Design/Methods: Hypoxic shock and circulatory collapse were induced in ventilated piglets (3-5 days old; n=7) via stepwise reductions in FiO2 from 21% to 6% for 30-60 min until circulatory collapse, followed by immediate CPR with 100% FiO2 reoxygenation, chest compressions, with (n=4) and without (n=3) i.v. epinephrine. DCS probes applied to the head measured CBF via rBFI.

Results: Paired t-tests showed increased rBFI during CPR compared to pre-CPR (p=0.01), with and without epinephrine (Figure 1). Repeated measures ANOVA showed a large and significant effect of Condition (Baseline, Collapse/pre-CPR, post-ROSC) on rBFI and on heart rate (HR; p< 0.01; Figure 2). Post hoc tests showed rBFI decreased significantly from Baseline to Collapse/pre-CPR and increased post-ROSC, though still reduced compared to Baseline. HR decreased from Baseline to severe bradycardia/asystole during collapse/pre-CPR, but returned to sustained rates post-ROSC, indicating continued cerebral hypoperfusion despite achieving ROSC.

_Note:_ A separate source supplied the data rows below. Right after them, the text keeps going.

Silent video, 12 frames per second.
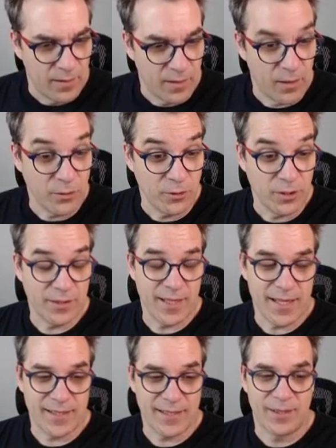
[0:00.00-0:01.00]
Oh, unit
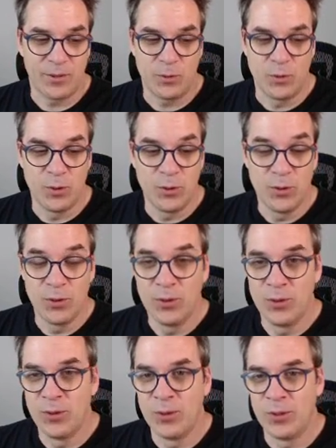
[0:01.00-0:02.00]
tests?
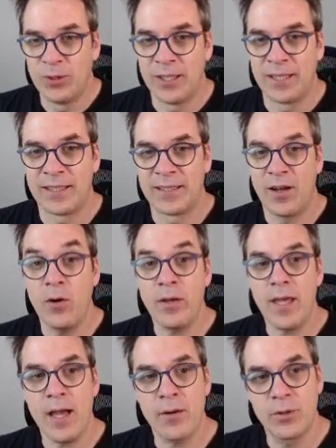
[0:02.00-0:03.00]
Ooh. Oh
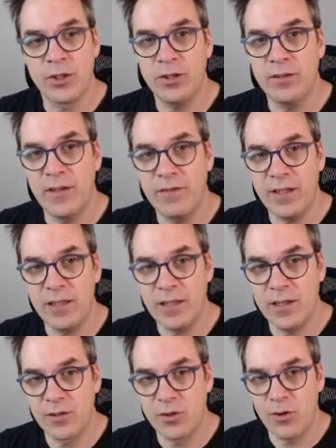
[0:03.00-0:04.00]
yeah, we should
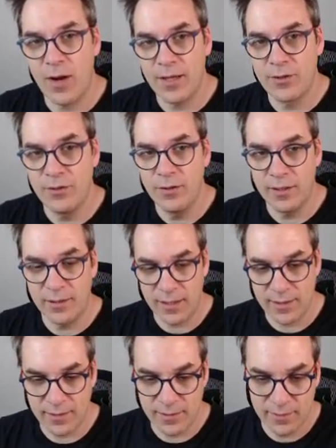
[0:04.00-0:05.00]
definitely also add unit
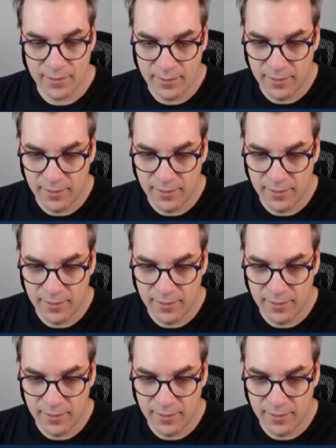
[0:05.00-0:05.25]
tests.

Conclusion(s): The results demonstrated that DCS measures of CBF matched expected changes in systemic perfusion after hypoxia-induced circulatory collapse, as well as during chest compression and post-ROSC. Often, chest compressions may be too shallow for size in the pediatric population, with many survivors experiencing ineffective resuscitation. Our findings suggest that DCS could serve as a non-invasive monitoring tool to guide CPR efforts and improve resuscitation outcomes.

Figure 1
Figure 1: (A) Relative blood flow (rBFI) indices during circulatory collapse pre-CPR, and during CPR in piglets that did not receive initial intravenous epinephrine doses (n=3); Light gray lines represent individual animal responses (Two-tailed paired t- test; *p < 0.05, Hedges’ g=1.56). (B) rBFI during CPR with (n=3) and without (n=4) intravenous epinephrine (independent samples t-test; p= non-significant).

Figure 2
Figure 2: Repeated measures ANOVA and post hoc tests with false discovery rate corrections were used to compare (A) relative blood flow indices (rBFI; F(2,12)=349, ηp²=0.97) and (B) Heart Rate (HR; F(2,12)=13, ηp²=0.57) across Condition: Baseline, Circulatory Collapse/pre-CPR, and after Resuscitation/post-ROSC (n=7). Light gray lines represent individual animal responses (***p < 0.001, **p < 0.01). Hedges’ g effect sizes: rBFI Baseline v.s. pre-CPR (g=-16.3), pre-CPR v.s. post-ROSC (g= 2.01), and Baseline v.s. post-ROSC (g=-5.15); HR Baseline v.s. pre-CPR and pre-CPR v.s. post-ROSC (g=-1.40 and 1.41 respectively).